Updated: April 8, 2009
This tutorial may not be applicable to many home users, but if you happen to be using VMware ESXi in your environment for whatever reason, then you will like this article.
VMware ESXi is a bare-metal hypervisor, offered for free, a sort of a teaser meant to convince you into buying the more fully featured ESX Server product, which has it all, including the infinitely higher price. The ESXi is a sort of a poor man's solution for bare-metal virtualization. As such, it lacks some of the seemingly obvious functions of the main product. Like cloning. Luckily, cloning machines in ESXi is a relatively simple affair.
For more about virtualization in general, please read my other tutorials. Furthermore, you should read the first article, which explains the cloning of virtual machine on VMware Server, another free VMware virtualization product, aimed at desktop use.
Cloning virtual machines on VMware ESXi
The demonstration is done using VMware Infrastructure Client on Windows, so Linux users please forgive me ... but the idea remains the same.
Step 1: Start VMware Infrastructure Client
If you're using ESXi, you will notice it is different from the Server. This is because the machine running ESXi has no other software installed on it. This means you will not be working on that machine directly. Instead, you will use client machines to connect to the ESXi and remotely administrate the virtual machines.
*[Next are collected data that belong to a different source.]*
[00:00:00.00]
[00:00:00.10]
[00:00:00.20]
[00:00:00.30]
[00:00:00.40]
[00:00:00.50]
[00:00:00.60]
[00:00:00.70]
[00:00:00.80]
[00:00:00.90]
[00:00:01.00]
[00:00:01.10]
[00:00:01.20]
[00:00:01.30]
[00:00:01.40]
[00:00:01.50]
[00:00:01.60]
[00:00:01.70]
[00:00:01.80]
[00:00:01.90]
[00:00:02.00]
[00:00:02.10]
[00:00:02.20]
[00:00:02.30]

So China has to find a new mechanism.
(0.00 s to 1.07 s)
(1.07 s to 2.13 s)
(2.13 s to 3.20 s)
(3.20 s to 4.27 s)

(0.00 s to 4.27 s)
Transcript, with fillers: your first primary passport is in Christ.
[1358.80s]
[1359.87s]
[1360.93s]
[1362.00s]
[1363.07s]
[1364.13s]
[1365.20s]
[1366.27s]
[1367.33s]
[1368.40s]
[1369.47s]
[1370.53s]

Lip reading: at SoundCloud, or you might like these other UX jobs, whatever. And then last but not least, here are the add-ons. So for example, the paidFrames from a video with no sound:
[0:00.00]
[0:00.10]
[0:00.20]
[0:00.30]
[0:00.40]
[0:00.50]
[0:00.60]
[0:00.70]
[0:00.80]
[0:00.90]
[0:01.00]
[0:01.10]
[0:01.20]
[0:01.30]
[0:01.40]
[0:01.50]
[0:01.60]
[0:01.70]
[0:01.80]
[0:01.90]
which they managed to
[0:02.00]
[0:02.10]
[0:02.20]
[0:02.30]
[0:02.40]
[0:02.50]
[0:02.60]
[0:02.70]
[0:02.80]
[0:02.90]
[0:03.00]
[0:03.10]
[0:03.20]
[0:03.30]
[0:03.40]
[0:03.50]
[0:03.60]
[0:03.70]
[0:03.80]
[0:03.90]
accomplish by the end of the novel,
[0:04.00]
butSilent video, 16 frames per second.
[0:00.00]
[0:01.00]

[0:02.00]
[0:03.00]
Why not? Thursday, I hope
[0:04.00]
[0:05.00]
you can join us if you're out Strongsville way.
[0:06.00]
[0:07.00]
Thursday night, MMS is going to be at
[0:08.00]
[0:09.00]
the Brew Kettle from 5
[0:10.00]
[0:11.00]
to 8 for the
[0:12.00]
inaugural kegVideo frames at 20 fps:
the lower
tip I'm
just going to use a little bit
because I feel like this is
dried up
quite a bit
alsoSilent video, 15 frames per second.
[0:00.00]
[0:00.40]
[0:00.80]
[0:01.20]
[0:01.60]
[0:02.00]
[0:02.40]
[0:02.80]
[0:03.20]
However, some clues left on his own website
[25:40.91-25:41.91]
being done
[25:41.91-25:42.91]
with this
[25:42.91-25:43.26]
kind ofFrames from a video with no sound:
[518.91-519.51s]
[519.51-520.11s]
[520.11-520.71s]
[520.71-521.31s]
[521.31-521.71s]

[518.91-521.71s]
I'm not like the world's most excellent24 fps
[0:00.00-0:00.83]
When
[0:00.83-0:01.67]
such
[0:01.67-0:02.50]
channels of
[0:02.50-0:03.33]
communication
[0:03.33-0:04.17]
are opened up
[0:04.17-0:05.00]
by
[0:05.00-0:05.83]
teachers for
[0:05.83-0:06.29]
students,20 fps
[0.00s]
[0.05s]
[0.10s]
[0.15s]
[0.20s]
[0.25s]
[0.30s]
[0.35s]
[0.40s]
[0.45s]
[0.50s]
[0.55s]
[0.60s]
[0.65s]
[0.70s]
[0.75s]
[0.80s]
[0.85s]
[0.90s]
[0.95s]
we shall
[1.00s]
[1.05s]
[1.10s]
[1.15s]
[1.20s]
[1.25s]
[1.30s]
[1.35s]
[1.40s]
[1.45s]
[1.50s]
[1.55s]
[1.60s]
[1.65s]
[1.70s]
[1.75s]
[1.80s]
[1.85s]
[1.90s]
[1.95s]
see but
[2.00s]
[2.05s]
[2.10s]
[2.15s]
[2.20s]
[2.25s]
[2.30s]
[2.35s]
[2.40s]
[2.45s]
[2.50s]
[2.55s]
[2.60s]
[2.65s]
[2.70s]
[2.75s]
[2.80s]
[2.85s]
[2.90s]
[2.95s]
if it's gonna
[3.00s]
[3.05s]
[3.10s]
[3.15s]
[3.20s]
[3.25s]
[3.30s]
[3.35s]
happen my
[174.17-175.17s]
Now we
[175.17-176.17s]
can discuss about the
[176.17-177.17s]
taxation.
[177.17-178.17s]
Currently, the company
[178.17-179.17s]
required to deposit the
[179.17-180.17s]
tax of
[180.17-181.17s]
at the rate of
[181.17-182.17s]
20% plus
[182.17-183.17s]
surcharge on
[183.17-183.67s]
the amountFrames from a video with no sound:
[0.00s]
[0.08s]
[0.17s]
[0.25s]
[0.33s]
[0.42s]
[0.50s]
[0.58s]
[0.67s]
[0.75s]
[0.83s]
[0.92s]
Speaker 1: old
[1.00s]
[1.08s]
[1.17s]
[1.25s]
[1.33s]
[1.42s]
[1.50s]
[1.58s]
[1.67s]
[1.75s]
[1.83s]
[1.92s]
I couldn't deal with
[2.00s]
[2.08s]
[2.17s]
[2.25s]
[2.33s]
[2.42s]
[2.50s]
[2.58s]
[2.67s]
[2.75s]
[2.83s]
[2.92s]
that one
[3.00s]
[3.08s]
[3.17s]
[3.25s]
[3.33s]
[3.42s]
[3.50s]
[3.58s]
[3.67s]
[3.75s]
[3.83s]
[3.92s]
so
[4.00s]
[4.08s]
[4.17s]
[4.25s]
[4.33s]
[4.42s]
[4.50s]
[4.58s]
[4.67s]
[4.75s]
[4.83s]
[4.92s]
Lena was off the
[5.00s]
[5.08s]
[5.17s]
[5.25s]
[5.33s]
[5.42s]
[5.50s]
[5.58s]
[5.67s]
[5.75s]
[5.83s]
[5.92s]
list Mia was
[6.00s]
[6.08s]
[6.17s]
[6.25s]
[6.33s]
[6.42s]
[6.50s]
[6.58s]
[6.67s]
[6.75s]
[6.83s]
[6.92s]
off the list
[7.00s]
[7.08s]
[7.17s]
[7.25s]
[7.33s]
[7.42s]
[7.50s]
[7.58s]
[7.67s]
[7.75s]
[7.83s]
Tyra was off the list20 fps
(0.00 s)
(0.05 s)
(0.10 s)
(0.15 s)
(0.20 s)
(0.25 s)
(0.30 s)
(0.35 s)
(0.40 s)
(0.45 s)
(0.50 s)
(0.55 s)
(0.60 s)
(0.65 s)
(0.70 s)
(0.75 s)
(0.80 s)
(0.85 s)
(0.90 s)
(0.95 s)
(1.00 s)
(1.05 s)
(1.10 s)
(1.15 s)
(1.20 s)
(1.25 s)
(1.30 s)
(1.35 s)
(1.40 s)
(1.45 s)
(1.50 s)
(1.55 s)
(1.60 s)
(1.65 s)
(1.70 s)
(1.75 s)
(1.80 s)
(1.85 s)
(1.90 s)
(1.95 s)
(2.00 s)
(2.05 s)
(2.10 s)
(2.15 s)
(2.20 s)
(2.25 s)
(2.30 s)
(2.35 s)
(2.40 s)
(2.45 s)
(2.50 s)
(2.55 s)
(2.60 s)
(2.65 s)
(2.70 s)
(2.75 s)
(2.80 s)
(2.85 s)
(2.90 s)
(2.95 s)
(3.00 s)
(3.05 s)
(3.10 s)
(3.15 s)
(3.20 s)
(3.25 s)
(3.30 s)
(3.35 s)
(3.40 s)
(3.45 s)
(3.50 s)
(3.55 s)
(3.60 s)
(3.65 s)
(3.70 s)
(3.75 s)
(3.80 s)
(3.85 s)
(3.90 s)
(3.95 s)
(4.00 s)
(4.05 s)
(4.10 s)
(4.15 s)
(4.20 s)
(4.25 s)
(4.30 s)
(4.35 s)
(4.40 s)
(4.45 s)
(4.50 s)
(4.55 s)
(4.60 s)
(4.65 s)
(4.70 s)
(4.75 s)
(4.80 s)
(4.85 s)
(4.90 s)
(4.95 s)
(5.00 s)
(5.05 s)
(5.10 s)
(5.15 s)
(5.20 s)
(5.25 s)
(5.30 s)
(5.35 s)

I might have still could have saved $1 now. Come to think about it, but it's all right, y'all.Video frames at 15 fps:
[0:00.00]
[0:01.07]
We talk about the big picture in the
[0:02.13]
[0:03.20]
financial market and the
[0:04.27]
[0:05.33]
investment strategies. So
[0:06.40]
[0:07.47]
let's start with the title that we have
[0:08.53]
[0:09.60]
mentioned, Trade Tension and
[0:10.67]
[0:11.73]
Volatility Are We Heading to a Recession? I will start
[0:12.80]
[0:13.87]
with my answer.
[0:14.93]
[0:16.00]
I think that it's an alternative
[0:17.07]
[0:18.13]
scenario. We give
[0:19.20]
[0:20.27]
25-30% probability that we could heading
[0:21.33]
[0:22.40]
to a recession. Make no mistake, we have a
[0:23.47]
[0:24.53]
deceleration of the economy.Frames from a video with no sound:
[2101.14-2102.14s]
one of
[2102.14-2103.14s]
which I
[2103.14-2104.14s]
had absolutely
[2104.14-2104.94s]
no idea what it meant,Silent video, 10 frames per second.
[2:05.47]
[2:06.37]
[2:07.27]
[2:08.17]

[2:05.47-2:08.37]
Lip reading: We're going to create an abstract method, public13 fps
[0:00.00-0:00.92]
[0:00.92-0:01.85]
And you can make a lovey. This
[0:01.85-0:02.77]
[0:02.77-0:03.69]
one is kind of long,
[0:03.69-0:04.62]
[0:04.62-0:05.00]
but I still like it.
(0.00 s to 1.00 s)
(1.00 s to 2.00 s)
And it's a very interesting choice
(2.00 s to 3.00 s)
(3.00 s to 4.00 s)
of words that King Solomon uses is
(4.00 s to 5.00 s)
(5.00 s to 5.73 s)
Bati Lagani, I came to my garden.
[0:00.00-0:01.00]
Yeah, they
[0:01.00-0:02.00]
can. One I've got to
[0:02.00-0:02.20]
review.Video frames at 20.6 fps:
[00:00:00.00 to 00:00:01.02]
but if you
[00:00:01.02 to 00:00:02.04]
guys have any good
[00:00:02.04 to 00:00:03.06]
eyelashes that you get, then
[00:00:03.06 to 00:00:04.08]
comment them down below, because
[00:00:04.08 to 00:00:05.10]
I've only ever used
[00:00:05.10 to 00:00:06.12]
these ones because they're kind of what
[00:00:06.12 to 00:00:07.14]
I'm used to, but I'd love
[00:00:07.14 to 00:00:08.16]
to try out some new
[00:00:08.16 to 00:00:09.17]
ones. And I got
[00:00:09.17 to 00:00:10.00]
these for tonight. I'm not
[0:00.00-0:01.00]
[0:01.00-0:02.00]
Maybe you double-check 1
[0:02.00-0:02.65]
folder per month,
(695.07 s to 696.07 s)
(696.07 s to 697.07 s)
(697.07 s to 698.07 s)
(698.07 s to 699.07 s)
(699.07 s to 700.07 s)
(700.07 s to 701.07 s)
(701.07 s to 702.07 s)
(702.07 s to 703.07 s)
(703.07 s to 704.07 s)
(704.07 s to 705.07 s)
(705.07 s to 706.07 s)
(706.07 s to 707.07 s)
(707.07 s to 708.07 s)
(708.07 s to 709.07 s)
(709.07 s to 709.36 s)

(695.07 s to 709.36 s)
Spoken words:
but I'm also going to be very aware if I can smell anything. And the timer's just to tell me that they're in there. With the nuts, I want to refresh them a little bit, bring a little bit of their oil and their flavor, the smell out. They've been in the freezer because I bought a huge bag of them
In this regard, ESXi is similar to remotely connecting to VMware Server from another machine. However, while the Server allows you to also work on the local host, ESXi is limited to remote connections only. The interface used for the work is the Infrastructure Client. The Client is free for evaluation, after which you will need to work out a package deal with VMware. Now, this is what we can do with Server:
The VMware ESXi has no local connection, thus this is what we get with VMware Infrastructure Client (for ESXi):
Now, connect to your server machine:
Step 2: Open the datastore
Virtual machines are kept in datastores. Open the relevant one.
You will get something like this:
You will have one or more virtual machines in your datastore. These can be Linux, Windows or any other sort. For the purpose of this exercise, the actual names are completely irrelevant.
Step 3: Create destination folder
Simply click on the menu bar on the yellow folder icon and create one. Give it a logical name, similar to your original.
Step 4: Copy files
From the original folder, copy the .vmx and .vmdk files to your destination folder. It's the simple matter of right-clicking on the relevant files and selecting copy and later paste. You can also copy entire contents of the original folder if you want, including .iso images, the memory contents and anything else.
Step 5: Register the cloned virtual machine
This is the tricky step. Unlike VMware Server, the Infrastructure Client does not have the File > Open option, allowing you to browse for existing .vmx configuration files and registering them. So it seems you might be stuck.
The answer lies in the datastore. In the destination folder, where you have just created your clone, right-click on the .vmx configuration file. Select Add to Inventory.
This will add the file to the list of available virtual machines. Now, you can change the settings, edit the name etc. Job done. Simple eh?
Working with ESXi datastores is slightly different from your average file / folder manipulation, mainly because you're working with a remote host. It's similar to working with an FTP client and connecting to a server.
If you're a desktop user, ESXi will probably remain a strange beast in the world of virtualization. If you're running a SOHO or have a few machines to spares, you might enjoy the thrill of running a dedicated virtualization platform. And then, being able to quickly clone your virtual machines will save you lots of time.
Cloning files also provides you with backups. Although ESXi offers multiple snapshots, which act as incremental backups, you can always resort to simple copies as pure backups of your virtual machines. Hopefully, this article will be useful to some of you.